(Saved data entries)
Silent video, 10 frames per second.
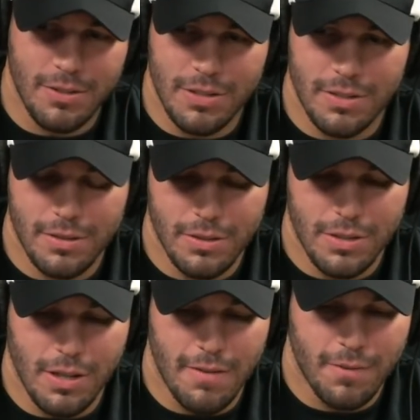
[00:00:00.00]

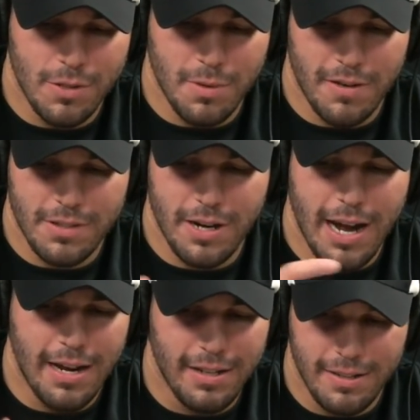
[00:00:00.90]
who's a law enforcement officer,
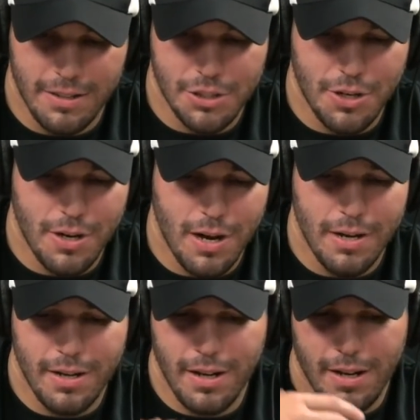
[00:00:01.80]
had the shirt
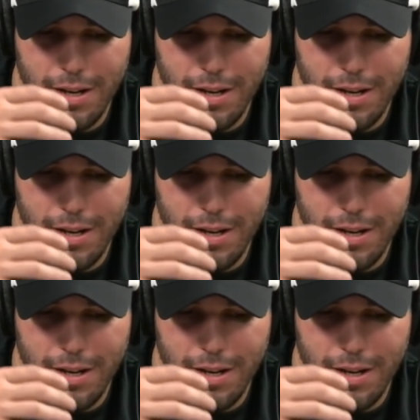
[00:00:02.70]
on.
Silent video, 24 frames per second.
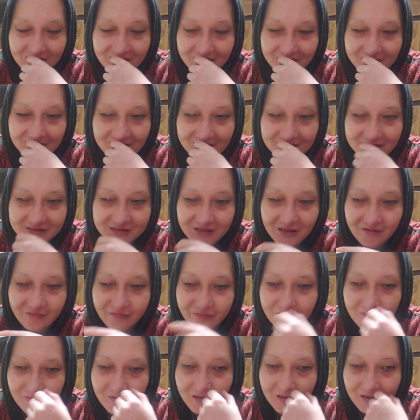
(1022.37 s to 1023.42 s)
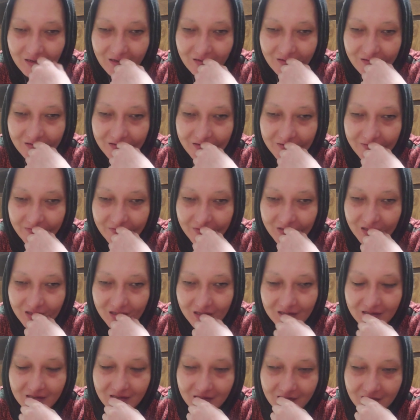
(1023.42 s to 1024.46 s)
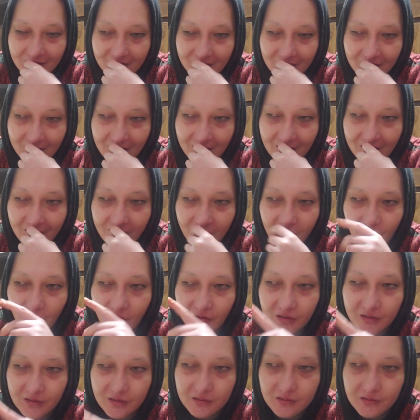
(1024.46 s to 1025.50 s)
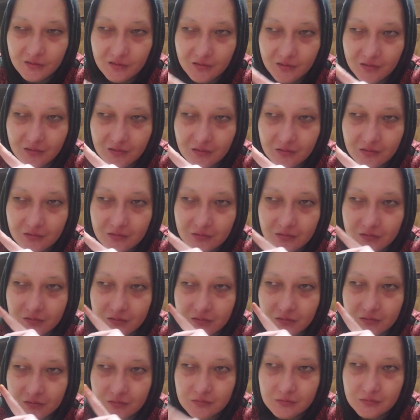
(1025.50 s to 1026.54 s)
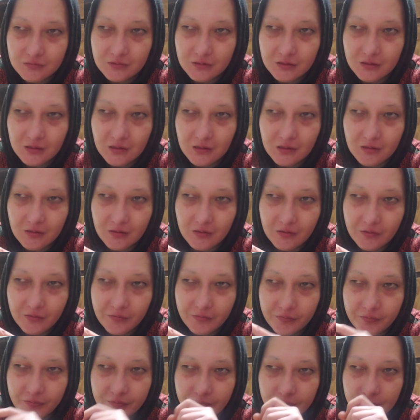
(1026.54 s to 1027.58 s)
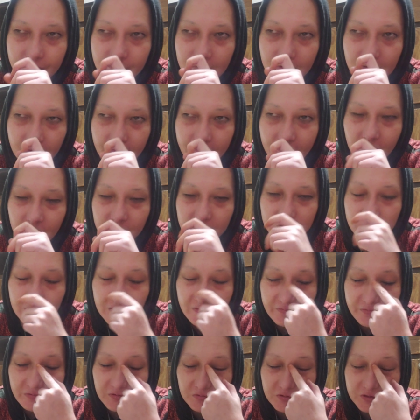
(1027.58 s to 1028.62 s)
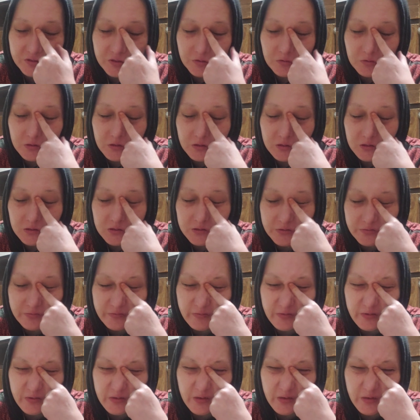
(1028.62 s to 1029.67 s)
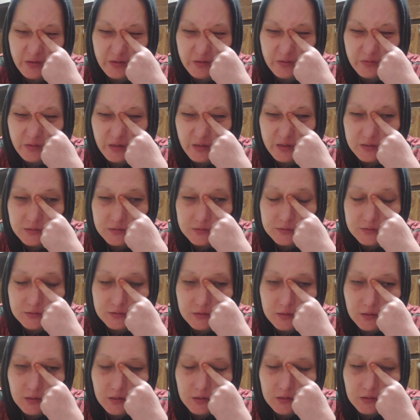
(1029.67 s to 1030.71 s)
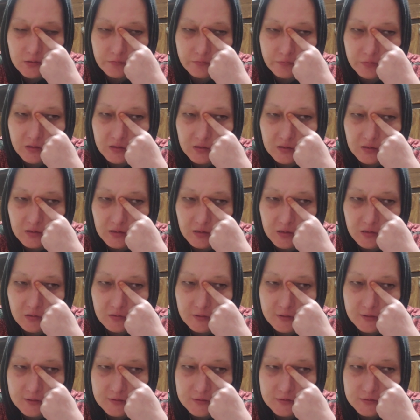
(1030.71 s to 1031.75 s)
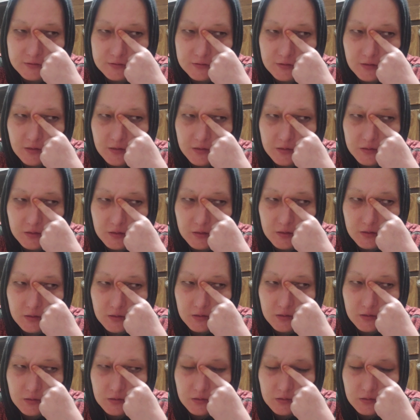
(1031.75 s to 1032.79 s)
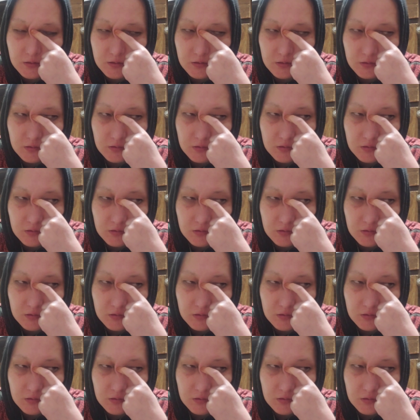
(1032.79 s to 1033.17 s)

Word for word: only thing is tofu I can't really afford right now. I have one thing of the firm tofu, which I'm going to use for the rice, the vegan egg rice, and then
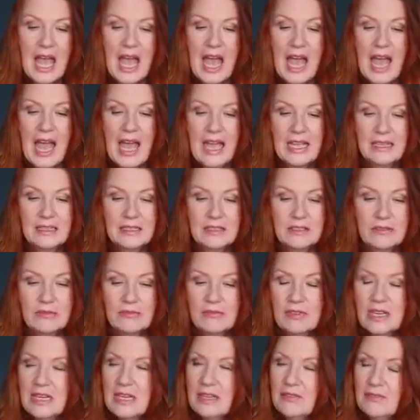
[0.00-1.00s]
and
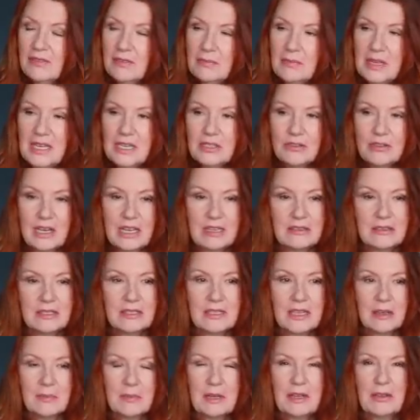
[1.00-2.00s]
really for me
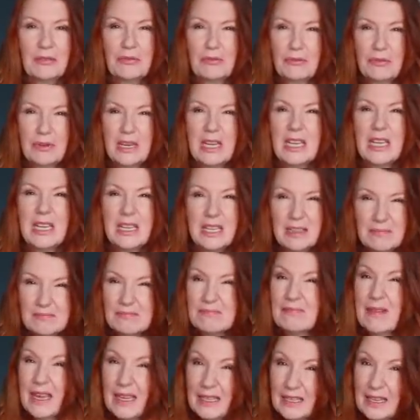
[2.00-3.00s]
trousers come in three
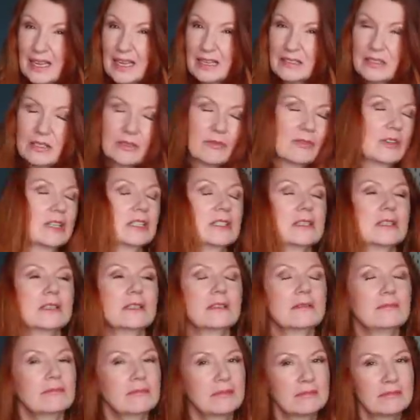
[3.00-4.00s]
main categories:
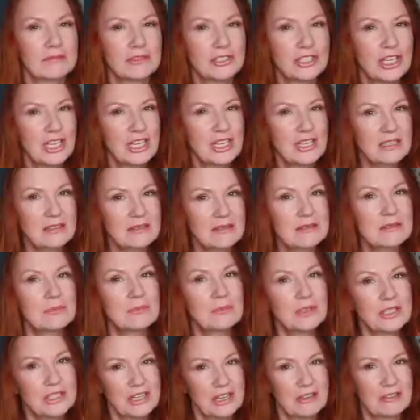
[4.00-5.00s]
jeans,
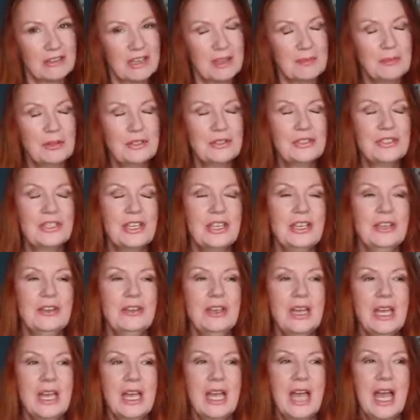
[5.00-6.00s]
which I'll come on
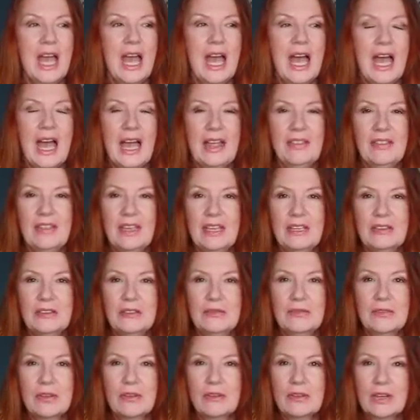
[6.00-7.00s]
to, and then
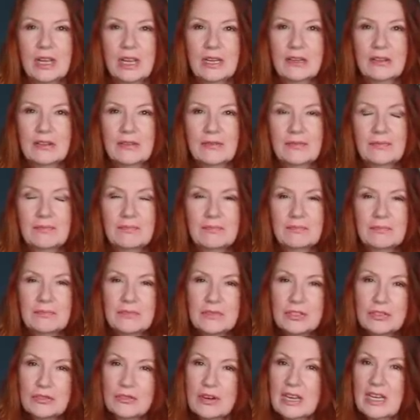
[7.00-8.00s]
you've got kind of
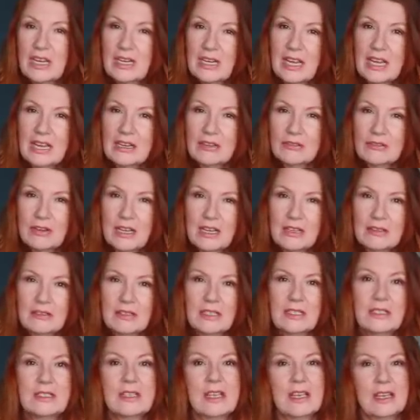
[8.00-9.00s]
straight leg
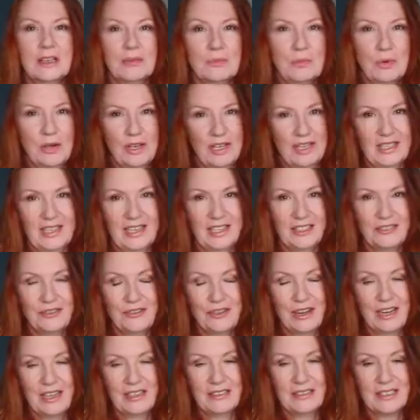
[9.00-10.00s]
trousers and wide leg
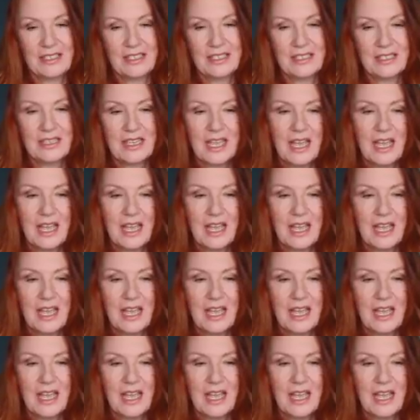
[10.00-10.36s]
trousers.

- **WORK ITEM**:
Restate the records above word for word. Skip every picture.

- **TASK RESULT**:
Silent video, 10 frames per second.
[00:00:00.00]

[00:00:00.90]
who's a law enforcement officer,
[00:00:01.80]
had the shirt
[00:00:02.70]
on.
Silent video, 24 frames per second.
(1022.37 s to 1023.42 s)
(1023.42 s to 1024.46 s)
(1024.46 s to 1025.50 s)
(1025.50 s to 1026.54 s)
(1026.54 s to 1027.58 s)
(1027.58 s to 1028.62 s)
(1028.62 s to 1029.67 s)
(1029.67 s to 1030.71 s)
(1030.71 s to 1031.75 s)
(1031.75 s to 1032.79 s)
(1032.79 s to 1033.17 s)

Word for word: only thing is tofu I can't really afford right now. I have one thing of the firm tofu, which I'm going to use for the rice, the vegan egg rice, and then
[0.00-1.00s]
and
[1.00-2.00s]
really for me
[2.00-3.00s]
trousers come in three
[3.00-4.00s]
main categories:
[4.00-5.00s]
jeans,
[5.00-6.00s]
which I'll come on
[6.00-7.00s]
to, and then
[7.00-8.00s]
you've got kind of
[8.00-9.00s]
straight leg
[9.00-10.00s]
trousers and wide leg
[10.00-10.36s]
trousers.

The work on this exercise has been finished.